My last final was on Wednesday, the 13th. I remember feeling relieved when I turned it in as I normally do at the end of final exams – it’s a good feeling to have zero academic responsibilities after the stress of studying for finals. However, as soon as I walked out the classroom door, it hit me. I realized that my semester in Spain was over. Most of my friends would be flying back to the United States the next day. My commute home was very nostalgic. I know that I’ve said this many times, but I’m going to say it again. I’ve met so many wonderful people this semester and it makes me very sad to think that when I return to school in the fall, they won’t be there. I remember a couple of weeks ago, I was at Tierra (sort of like Chipotle, except they serve margaritas too) with a few of my new friends, and one of them said to me: “Ya know, it’s cruel that they let us get so close to each other just to tear us apart!” SLU Madrid is a very small school (only about 600 students). The people that I met, I not only spent a lot of time with, but time that I spent with them was time that composed what many of us would consider to be the best, or at the very least, the most exciting four or five months of our lives.
My semester abroad was truly a once in a lifetime opportunity. I arrived in Spain with 20 other Lafayette students. I knew some very well, I was acquainted with others, and a few, I had never met before our informational meetings. The 21 of us definitely have a special relationship with each other now and we will be able to enjoy the closeness of this shared experience throughout the rest of our college career. I am thankful for that. I took a full course load of engineering classes just as I would have at Lafayette. What made this semester special was that I got to live, study, and play in what I now consider to be one of the best cities in all of Europe (I’ve been to quite a few) with 40 or so of what are now some of my closest friends.
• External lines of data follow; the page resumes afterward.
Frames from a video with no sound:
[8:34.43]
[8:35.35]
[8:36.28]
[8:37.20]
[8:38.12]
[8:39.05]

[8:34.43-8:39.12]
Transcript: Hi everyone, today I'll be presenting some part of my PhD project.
On Wednesday night, a few of us went to Alhambra for dinner to celebrate the end of final exams. It was delicious as always (again, highly recommended if you ever find yourself in Madrid), and then we went and sat at a bar for a few hours. Because most people had a flight Thursday morning, no one stayed out too late. On Thursday morning, I rolled over as my roommate left for the airport around 6:00 am, and then woke up around 8:00 to start packing. I had to move into a room down the hall as a new student was moving into my room that very day. After I packed, I met a friend for Lunch at Los Rotos (it was wonderful as always, also highly recommended) before hopping on the metro to meet my Grandparents at the airport. Though the thought that I would soon be leaving Madrid and not returning was still haunting me, these thoughts were pushed to the backburner as I was very excited to see my grandparents and to show them around Madrid – a city with which I am very familiar and fond of. On Thursday evening, I opened up Instagram and did a double take. The first picture I saw was one of Alex McKay sitting on the Lafayette quad with some friends. As I had just eaten dinner with her the night before (in Madrid), it took me a few seconds to wrap my mind around the fact that she (and most others) was no longer in Madrid with me.
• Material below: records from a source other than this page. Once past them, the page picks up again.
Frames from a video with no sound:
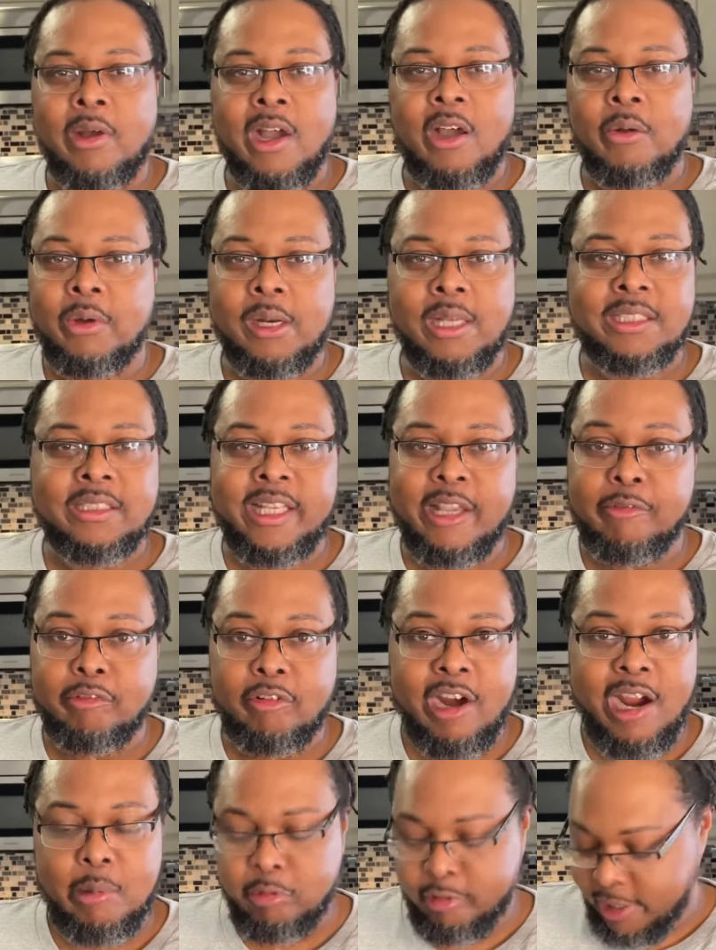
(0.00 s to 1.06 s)
when I say fry
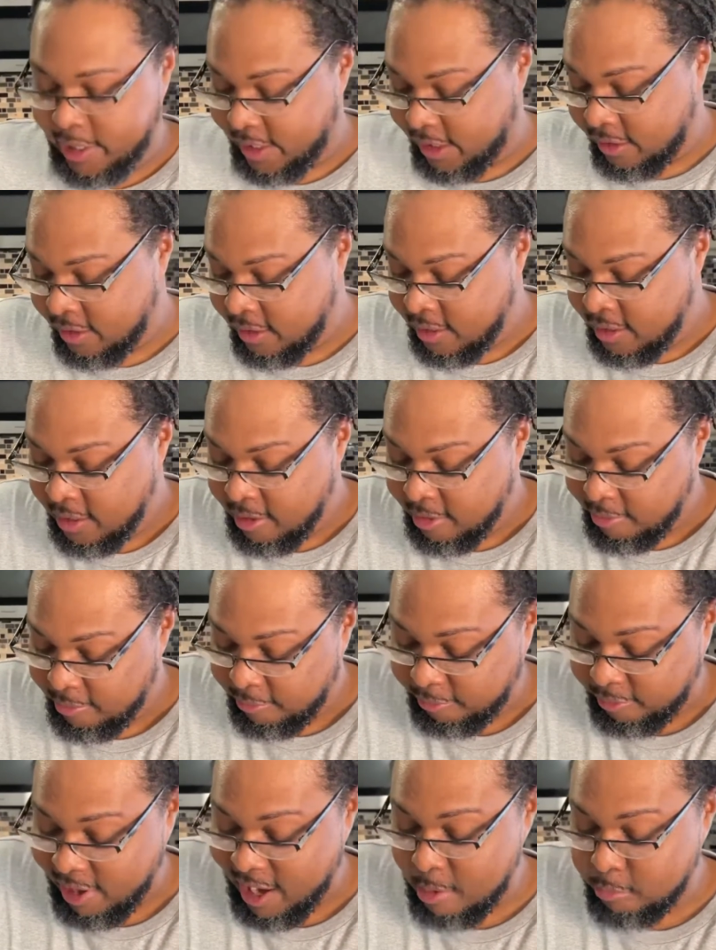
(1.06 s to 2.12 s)
bread.
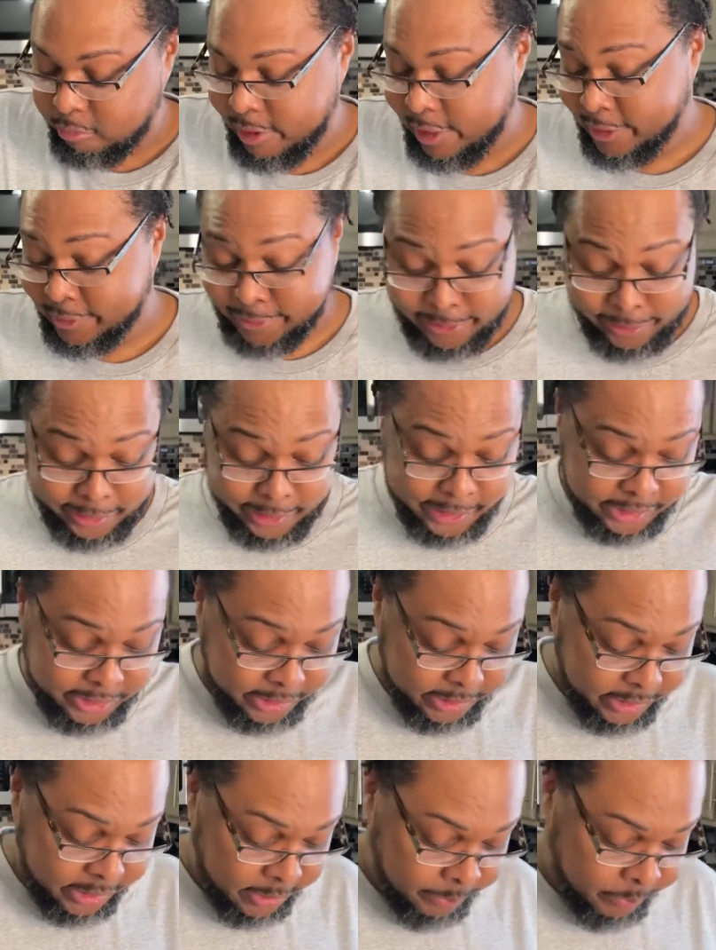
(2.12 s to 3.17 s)
Fry bread is
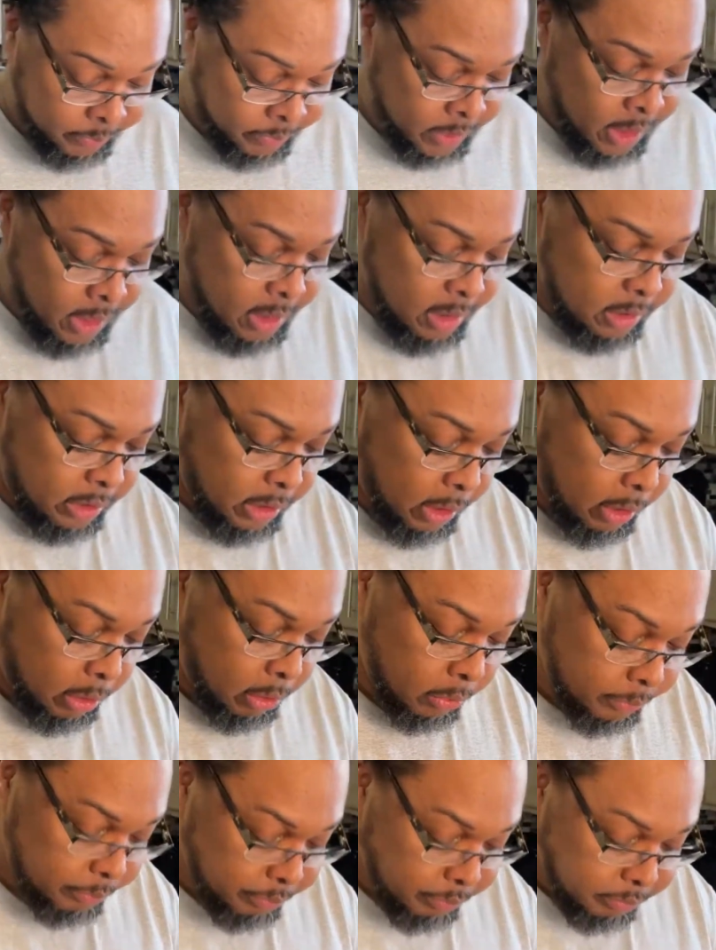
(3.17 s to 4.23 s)
delicious. So
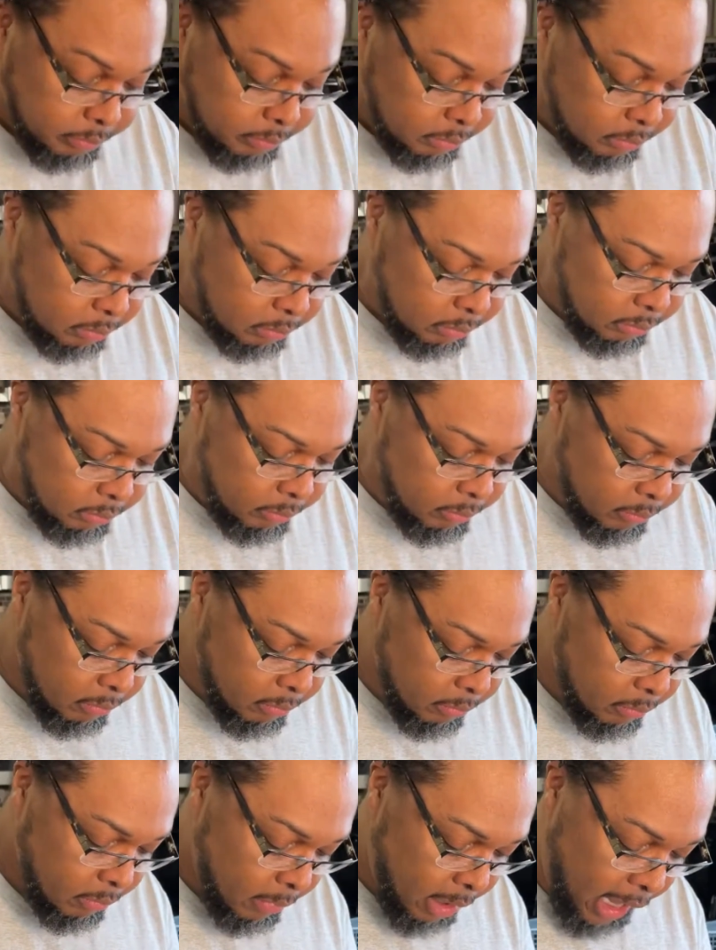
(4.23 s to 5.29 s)

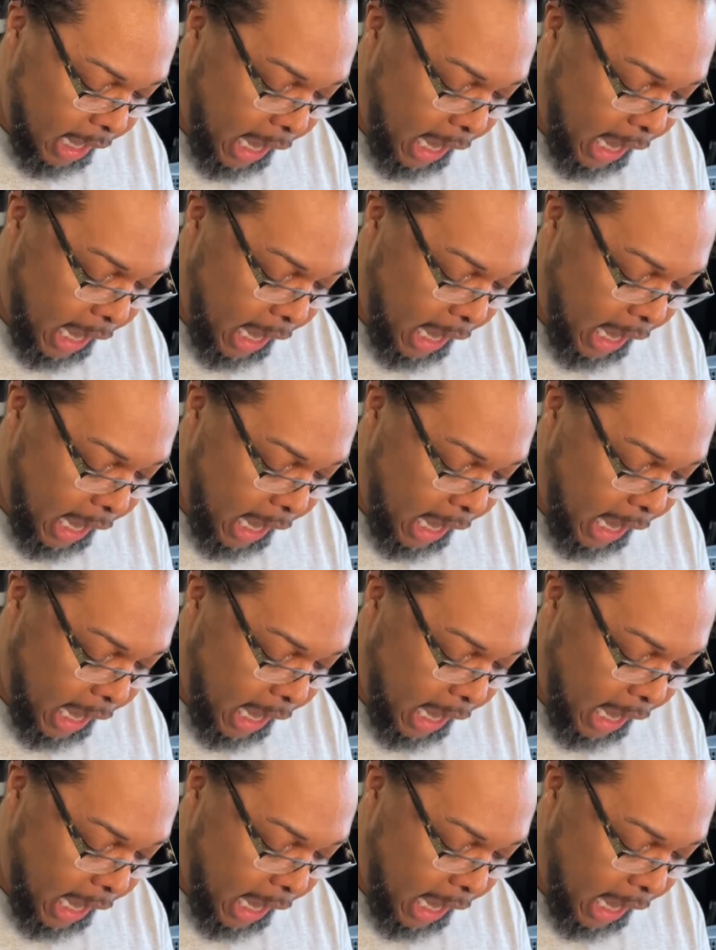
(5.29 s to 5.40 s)
I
There was a festival going on in Madrid this past weekend. We got to see fireworks in Retiro Park. They were synchronized to music and it was really cool. There were also some outdoor concerts (we didn’t get a chance to go to any though). I showed my grandparents around Madrid, and I think they really enjoyed their stay. On Sunday, I said goodbye to my host mother and others and we left for Berlin. It was a time of very mixed emotions. I was sad to be leaving Madrid, excited to be embarking on this river cruise with my grandparents, and excited to be going home soon and seeing my family, my friends from home, and my dog. Berlin is a really cool city that is full of history – some of our tour guides have even been able to tell us firsthand what it was like to live in divided Germany. My trip with my grandparents to Germany has just begun and so far it’s been amazing, but I feel like I left a piece of me behind in Madrid, and while I have every intention to return someday, it will never be the same. I miss the country, but I also miss the people I spent my time with there, probably even more so, and when I return, it won’t be the same because the people won’t all be there. You can’t step into the same river twice. I know that from experience.